◆ **Given entries**:
_ _ _

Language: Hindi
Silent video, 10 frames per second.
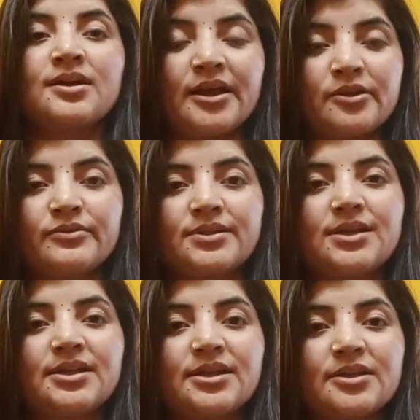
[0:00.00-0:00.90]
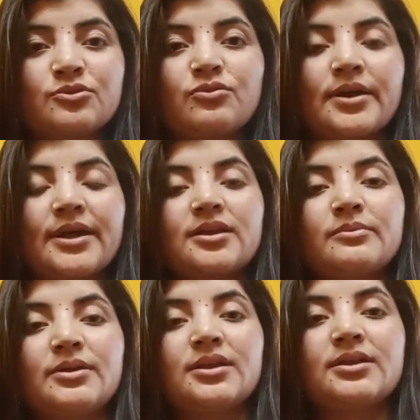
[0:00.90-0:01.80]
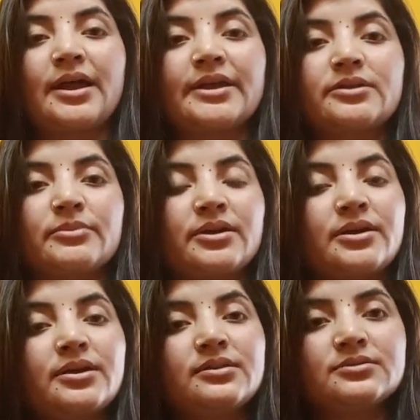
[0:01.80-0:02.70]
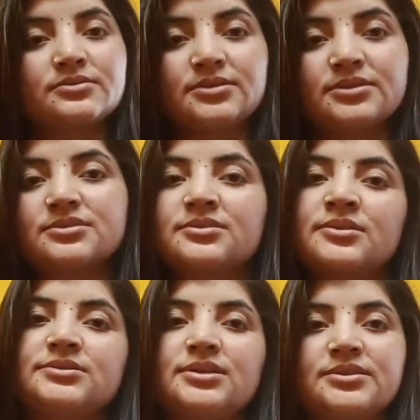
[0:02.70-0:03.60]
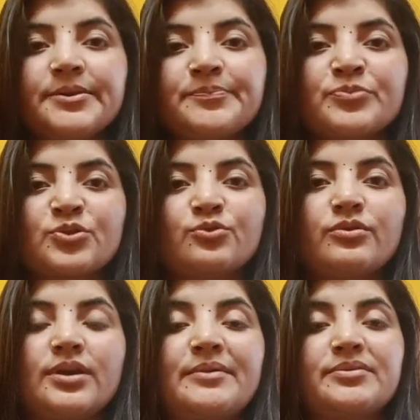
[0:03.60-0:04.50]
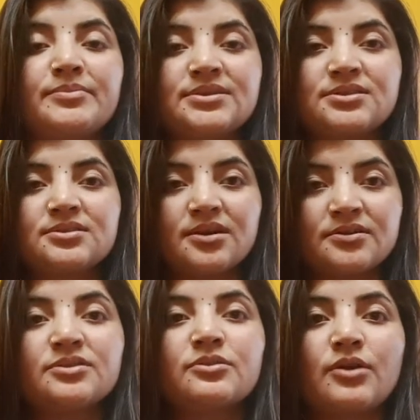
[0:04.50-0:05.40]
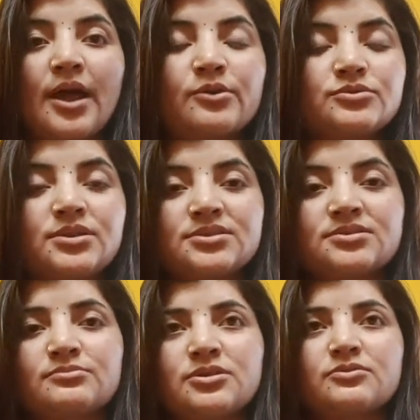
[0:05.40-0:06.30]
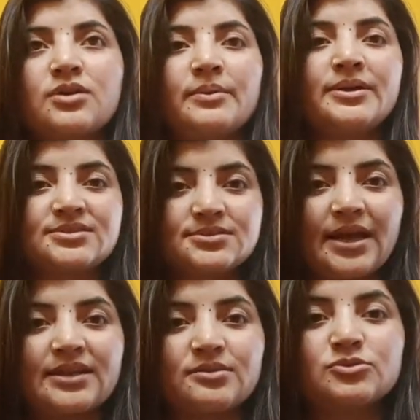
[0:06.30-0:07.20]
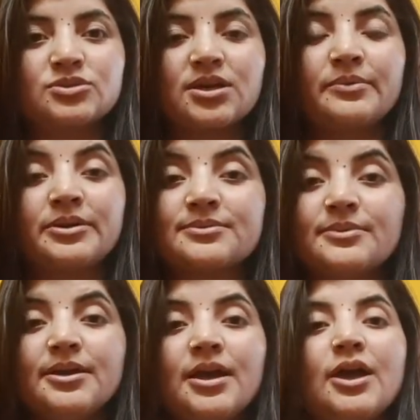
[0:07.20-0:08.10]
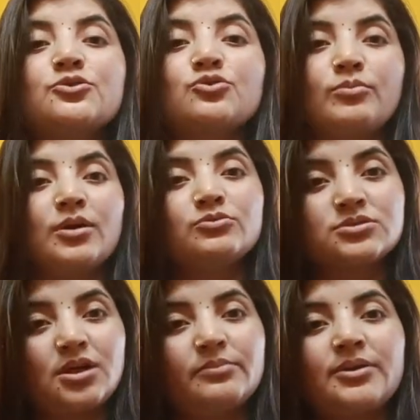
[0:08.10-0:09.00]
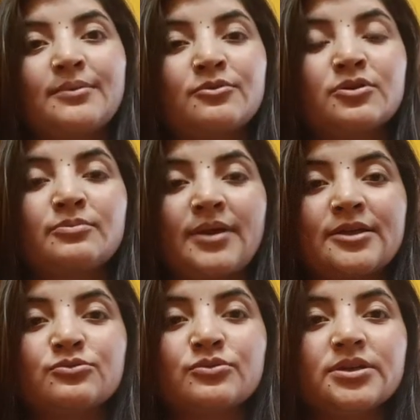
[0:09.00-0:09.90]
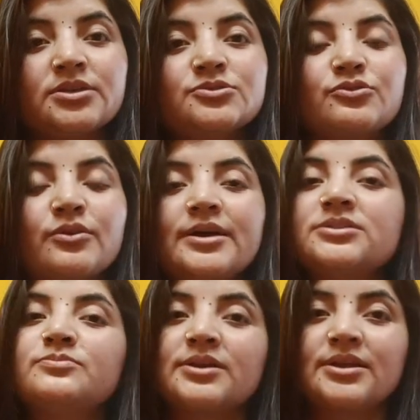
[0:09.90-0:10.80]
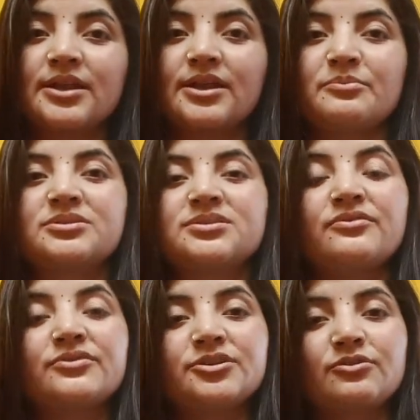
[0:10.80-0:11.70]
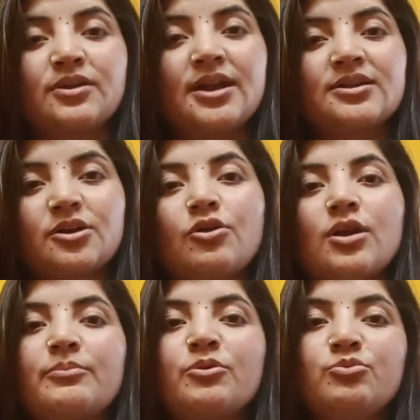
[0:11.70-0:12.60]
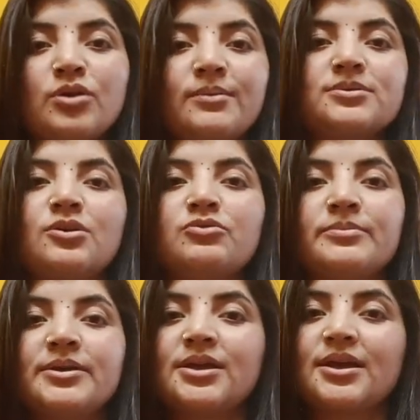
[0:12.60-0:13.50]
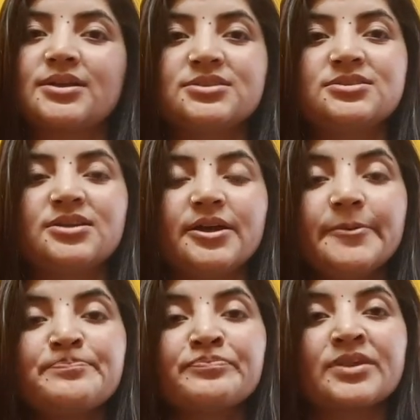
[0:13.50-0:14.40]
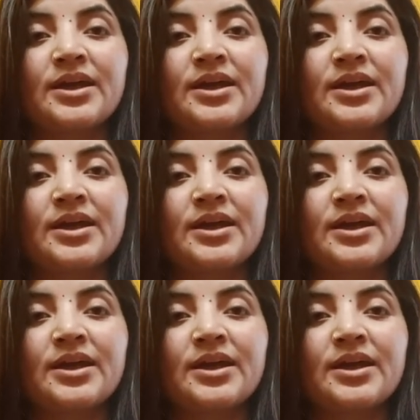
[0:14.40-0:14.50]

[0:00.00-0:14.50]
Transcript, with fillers: गाइनोवेदा ले रहे हैं तो वो कह रहे हैं कि मेरे राइट में सिस्ट थे जैसे तो लेफ्ट में ऐसे दर्द हो रहा है कुछ ऐसे समथिंग उनका मैसेज आया था मुझे कमेंट में तो मैं उसका भी आपको रिप्लाई दूंगी सो गाइज बने रहिए मेरे साथ वीडियो के एंड तक और आपको पूरा बताऊंगी मैं क्या क्या चीज़ें हैं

_ _ _

◆ **Work instruction**: Transcribe word for word only the lines from the one with "[0:10.80-0:11.70]" through the end of the listing; every picture is to be omitted.

◆ **Completed task**:
[0:10.80-0:11.70]
[0:11.70-0:12.60]
[0:12.60-0:13.50]
[0:13.50-0:14.40]
[0:14.40-0:14.50]

[0:00.00-0:14.50]
Transcript, with fillers: गाइनोवेदा ले रहे हैं तो वो कह रहे हैं कि मेरे राइट में सिस्ट थे जैसे तो लेफ्ट में ऐसे दर्द हो रहा है कुछ ऐसे समथिंग उनका मैसेज आया था मुझे कमेंट में तो मैं उसका भी आपको रिप्लाई दूंगी सो गाइज बने रहिए मेरे साथ वीडियो के एंड तक और आपको पूरा बताऊंगी मैं क्या क्या चीज़ें हैं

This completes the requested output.